Name Node contains the meta data of the entire cluster. It contains the details of each folder, file, replication factor, block names etc. The Name Node also stores the information about the location of the blocks for each file (this information is constructed from the Block Reports sent by the Data Nodes) in memory.
Data Nodes store following information for each block:
- Actual data stored in the block
- Meta data for the data stored in the block. Mainly contains checksums for the data stored in the block.
They periodically send the heart beat and block reports to the Name Node.
Heart Beat:
- Interval of heart beat reports is determined by configuration parameter
dfs.heartbeat.interval
(in hdfs-site.xml).
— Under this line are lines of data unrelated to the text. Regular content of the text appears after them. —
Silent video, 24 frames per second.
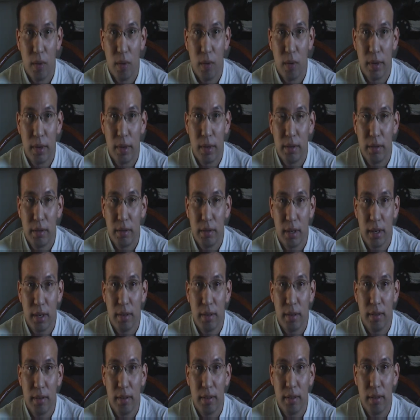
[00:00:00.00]
Was
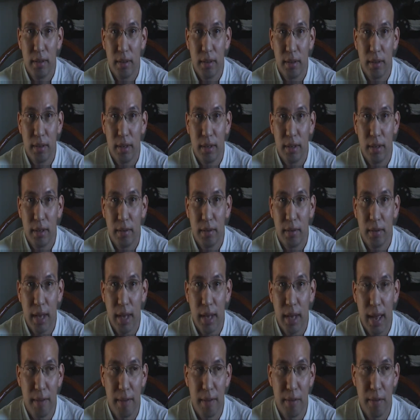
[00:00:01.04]

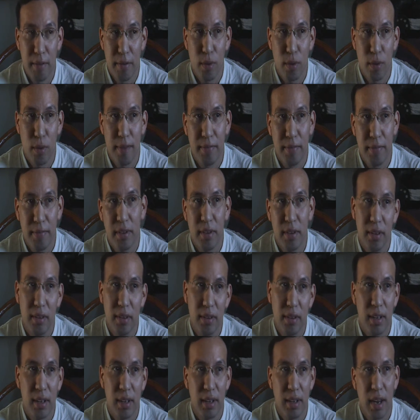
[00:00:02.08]
every so often
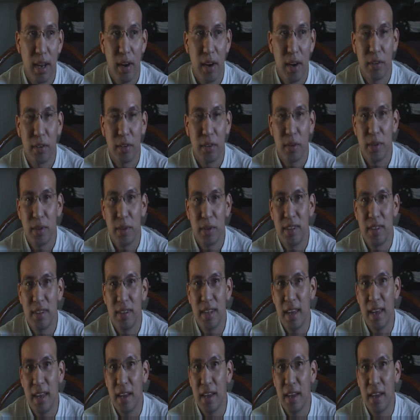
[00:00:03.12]
a character would
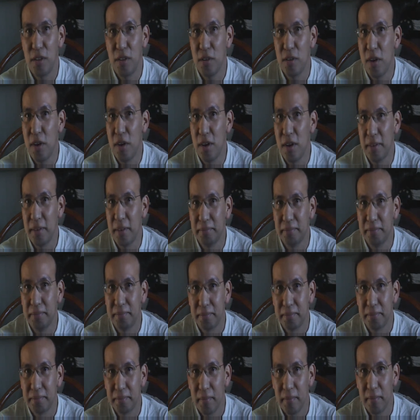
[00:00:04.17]
sing a song.
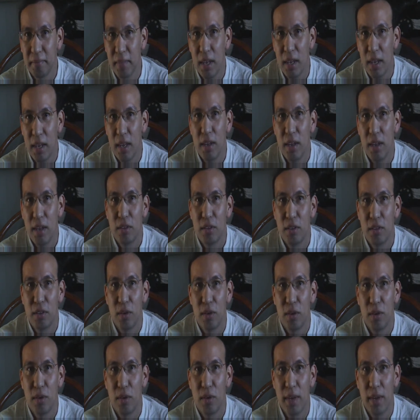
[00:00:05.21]

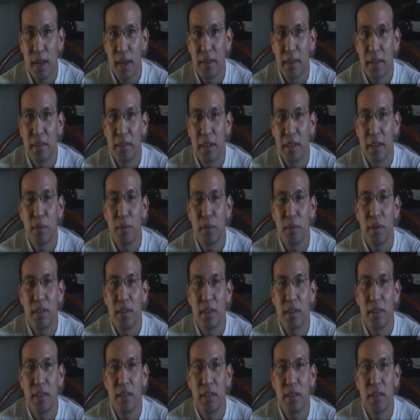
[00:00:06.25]
So yeah, so that's one
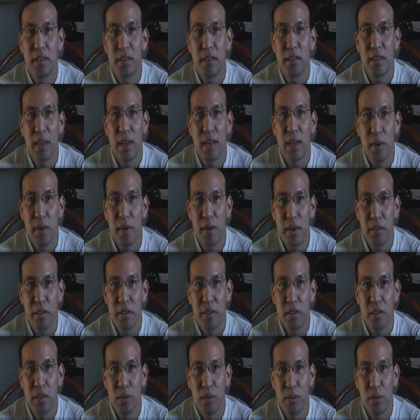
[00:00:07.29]
of the things that they
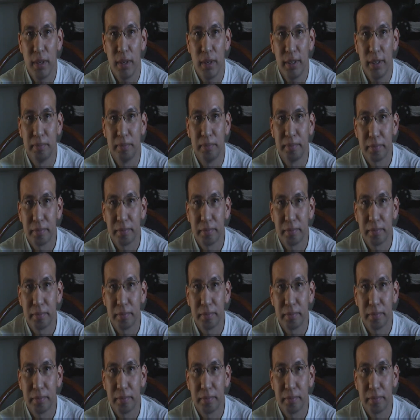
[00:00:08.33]
wanted to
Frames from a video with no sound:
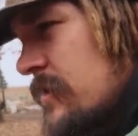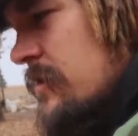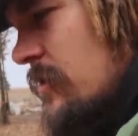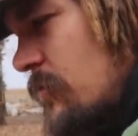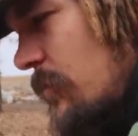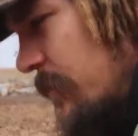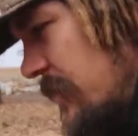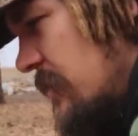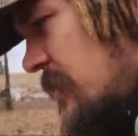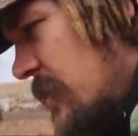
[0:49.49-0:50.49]
you know, what
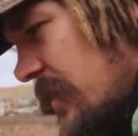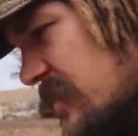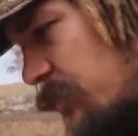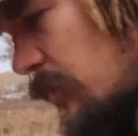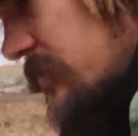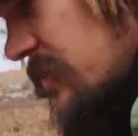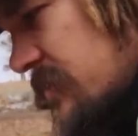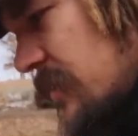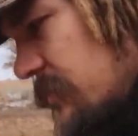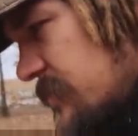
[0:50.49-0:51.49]
we expose
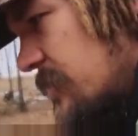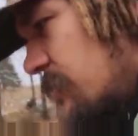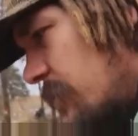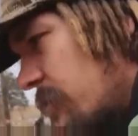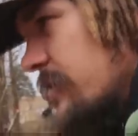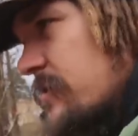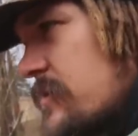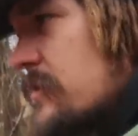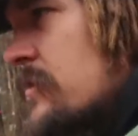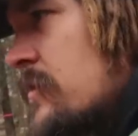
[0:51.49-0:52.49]
ourselves to, whether
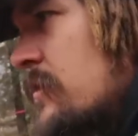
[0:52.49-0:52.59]
it's,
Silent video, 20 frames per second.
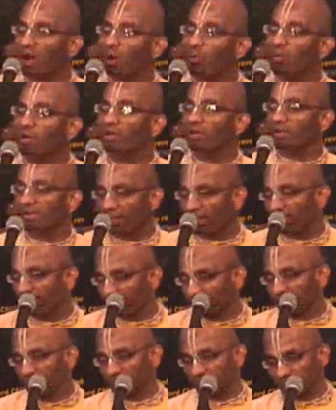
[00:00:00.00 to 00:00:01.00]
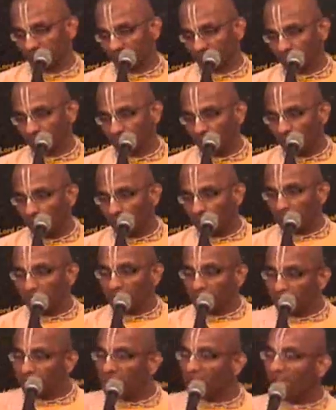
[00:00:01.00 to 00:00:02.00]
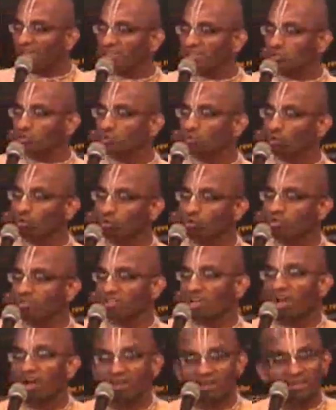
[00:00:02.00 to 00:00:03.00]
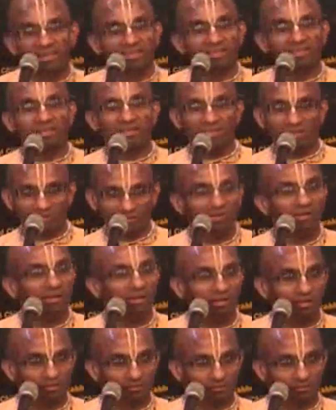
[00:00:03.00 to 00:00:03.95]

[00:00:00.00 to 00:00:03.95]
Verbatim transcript: our death. But we as souls are eternal.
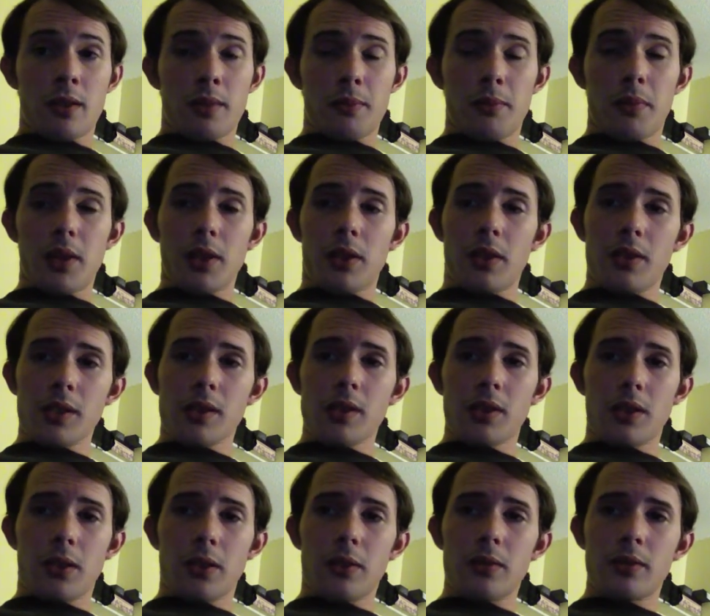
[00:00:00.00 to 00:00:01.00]
But
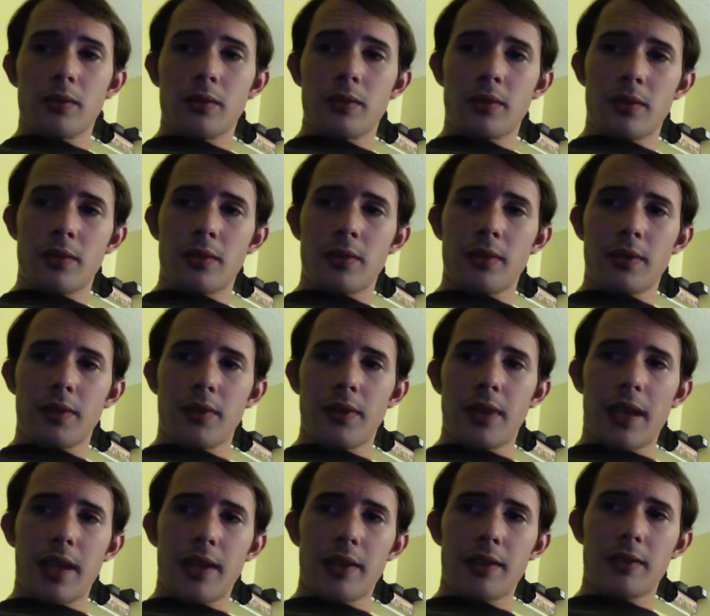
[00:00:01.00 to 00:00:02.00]
also
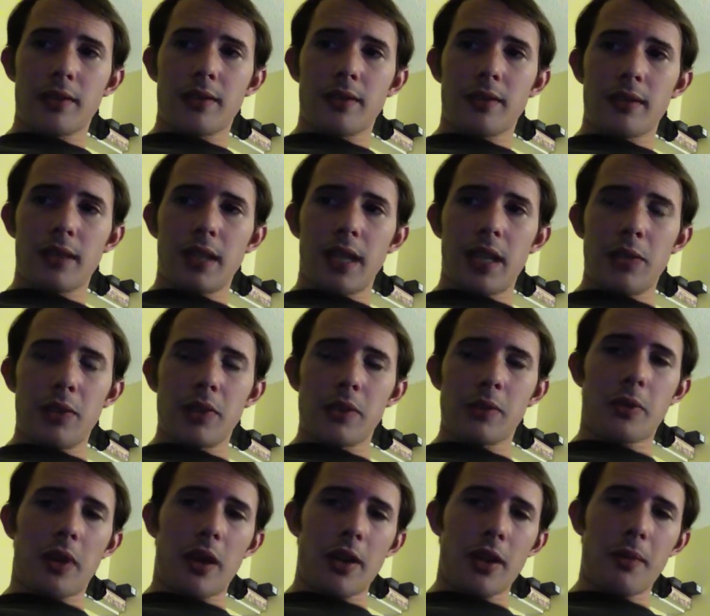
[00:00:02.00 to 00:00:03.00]
that he was
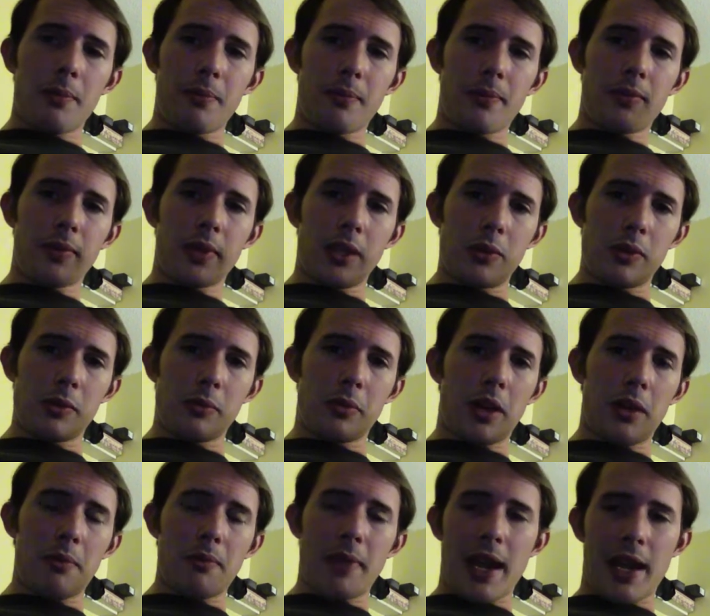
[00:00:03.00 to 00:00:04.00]
brought up, he was
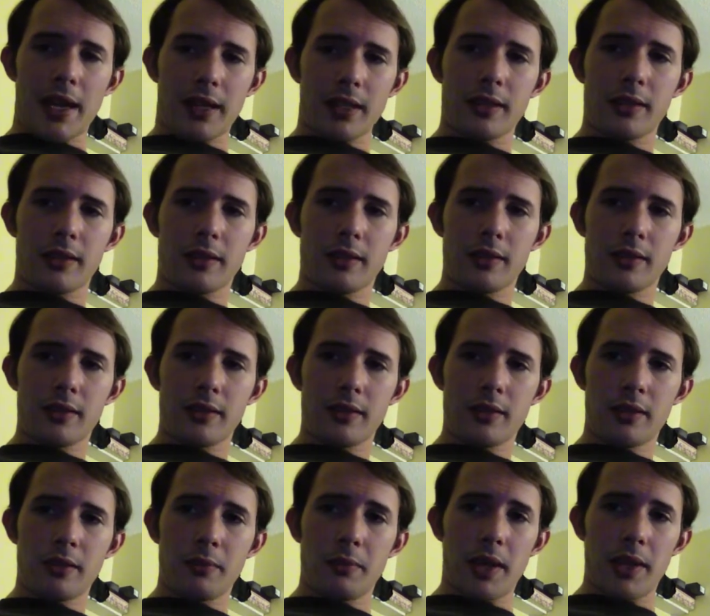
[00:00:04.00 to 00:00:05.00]
brought back
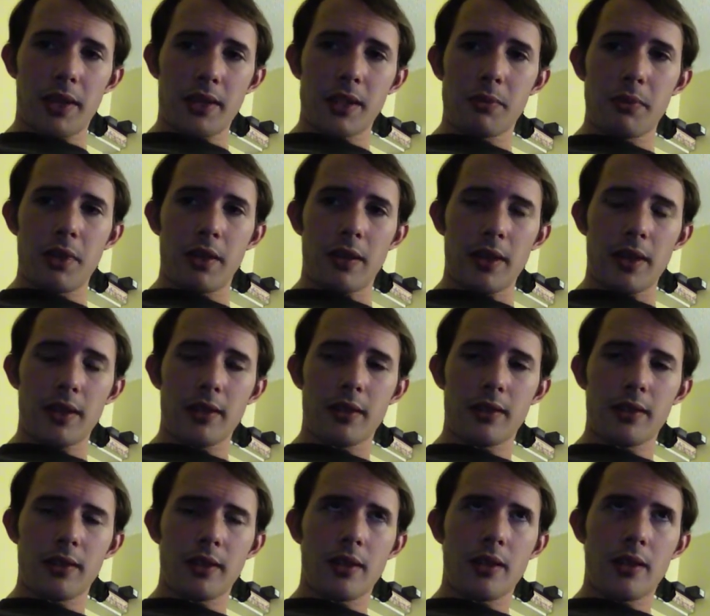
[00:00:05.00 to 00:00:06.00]
by the Spirit,
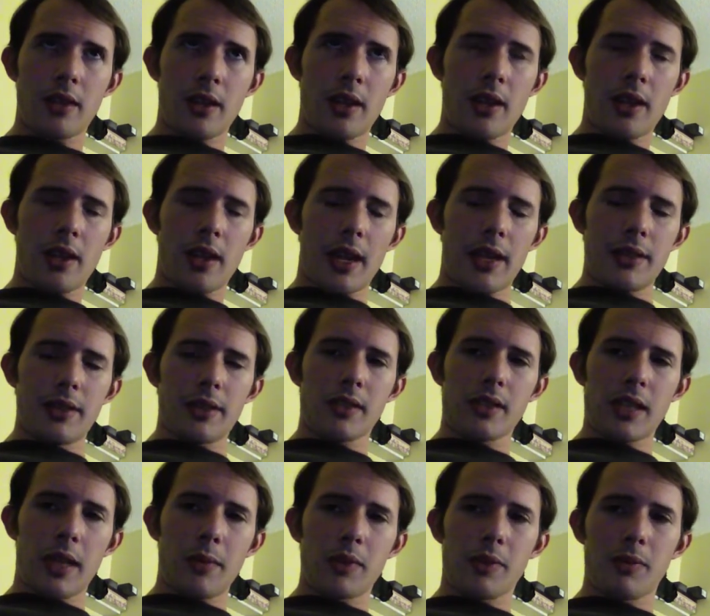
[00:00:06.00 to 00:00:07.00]
and the
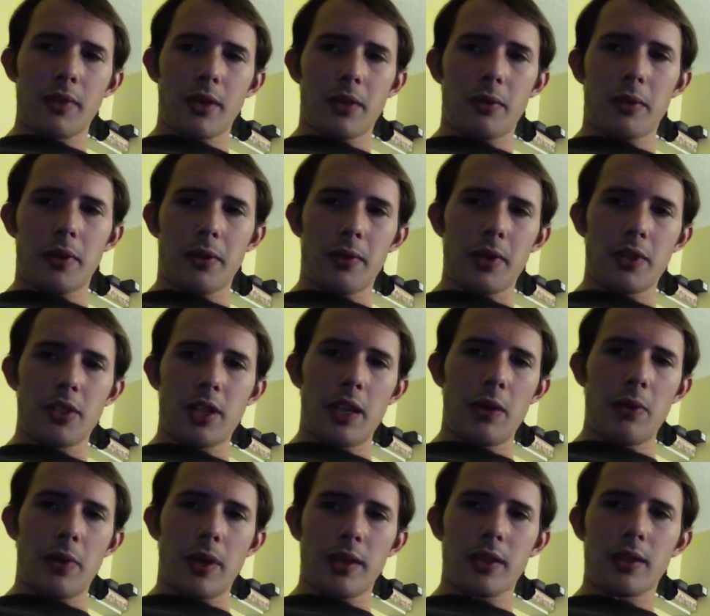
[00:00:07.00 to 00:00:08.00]
same Spirit with which he
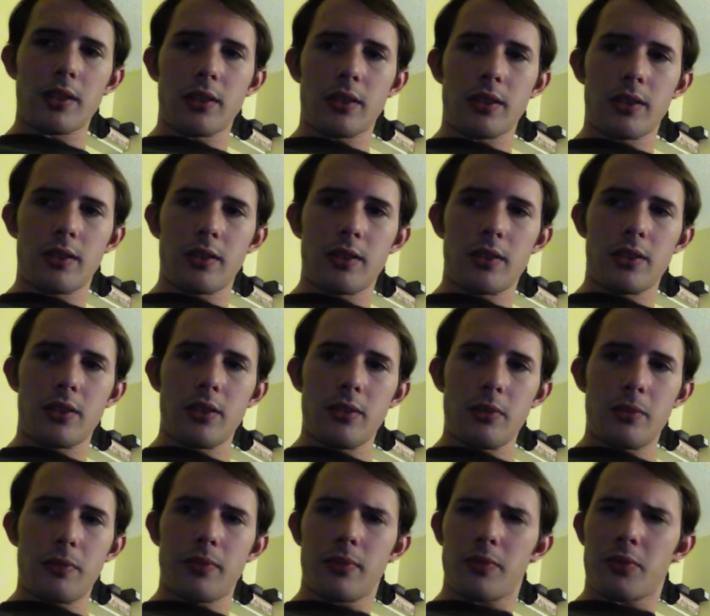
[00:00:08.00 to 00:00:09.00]
went to
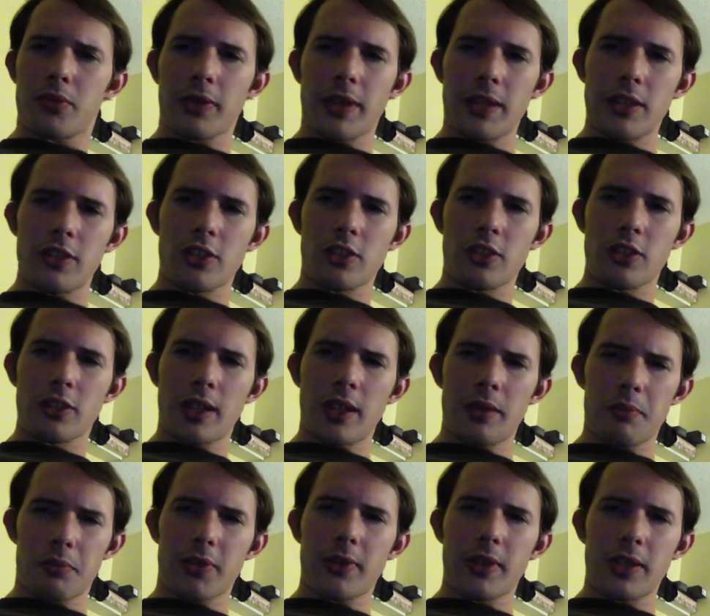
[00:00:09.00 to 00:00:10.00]
preach
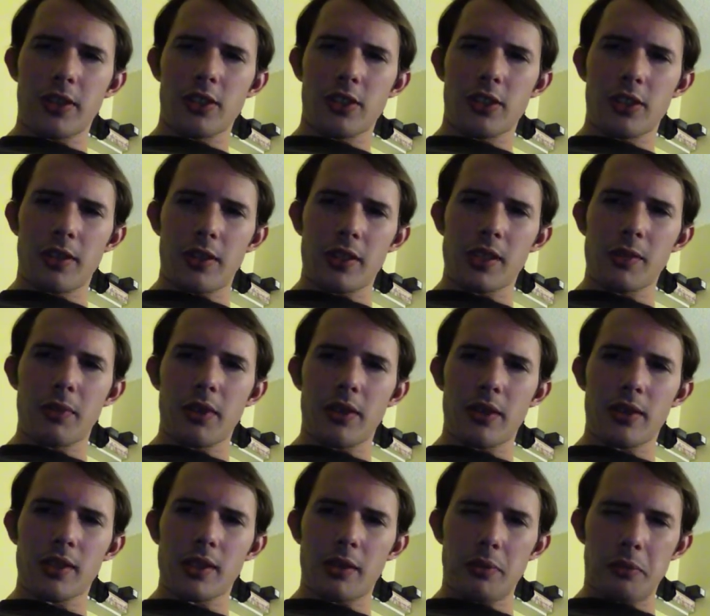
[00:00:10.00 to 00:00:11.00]
and preach to the
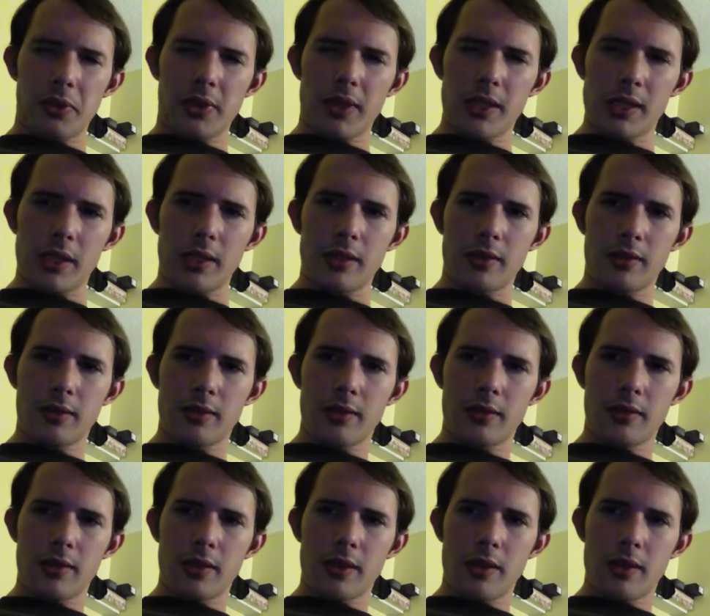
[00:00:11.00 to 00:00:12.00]
spirits in prison
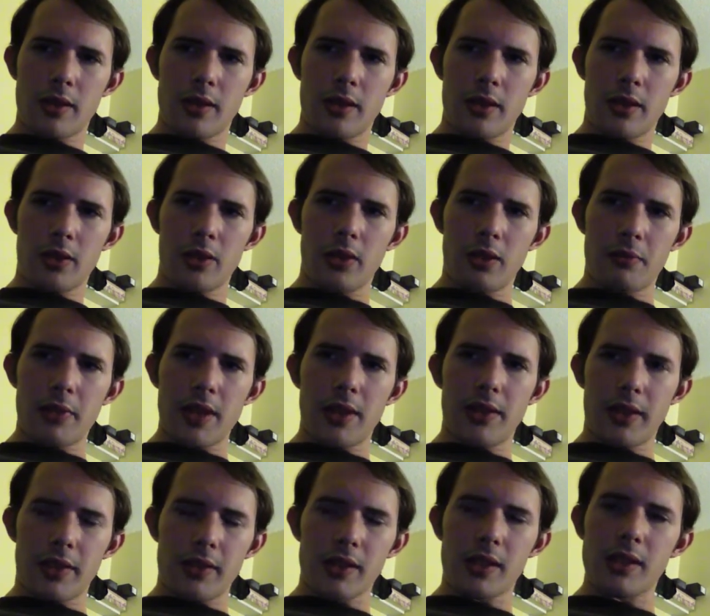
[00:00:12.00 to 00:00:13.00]
who had been
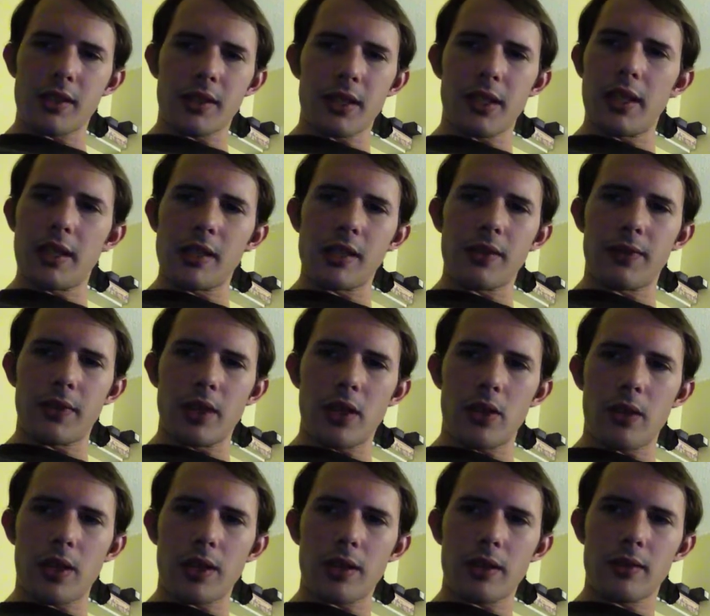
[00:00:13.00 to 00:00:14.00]
there since the days of
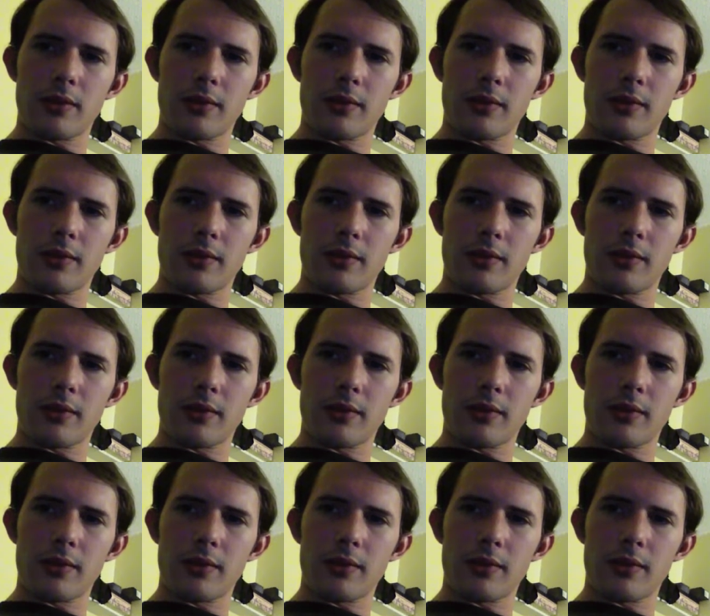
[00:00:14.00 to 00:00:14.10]
Noah.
By default this is set to 3 seconds.
- Some of the information contained in the Heart beat is:
- Registration: Data node registration information
- Capacity: Total storage capacity available at Data Node
- dfsUsed: Storage used by HDFS
- remaining: Remaining storage available for HDFS
- blockPoolUsed: Storage used by the block pool
- xmitsInProgress: Number of transfers from this Data Node to others
- xceiverCount: Number of active transceiver threads
- xmitsInProgress: Number of transfers from this Data Node to others
- cacheCapacity: Total cache capacity available at Data Node
- cacheUsed: Amount of cache used
- This information is used by the Name Node in the following ways:
- Health of the Data Node: Should this data node be marked as dead or alive?
- Registration of new Data Node: If this is a newly added Data Node, its information is registered
- Update the metrics of the Data Node: The information sent in the heart beat is used for updating the metrics of the node
- Issue commands to the Data Node: The Name Node can issue following commands to the Data Node, based on the information received in the heart beat:
BlockRecoveryCommand
(to recover specified blocks), BlockCommand
(for transferring blocks to another Data Node, for invalidating certain blocks), Cache/Uncache
(commands for caching / uncaching the blocks)
Block Reports:
- Interval of block reports is determined by configuration
dfs.blockreport.intervalMsec
(in hdfs-site.xml). By default this is set to 21600000 milliseconds.
- Some of the information contained in the block report is:
- Registration: Data node registration information
- blocks: Information about the blocks, which contains: block ID, block length, block generation timestamp, state of the block replica (For e.g. replica is finalized or waiting to be recovered etc.)
- This information is used by the Name Node for:
- Process first block report: If it is a first time report for the newly registered Data Node, it just adds all the valid replicas. It ignores all the invalid blocks, till the next block report.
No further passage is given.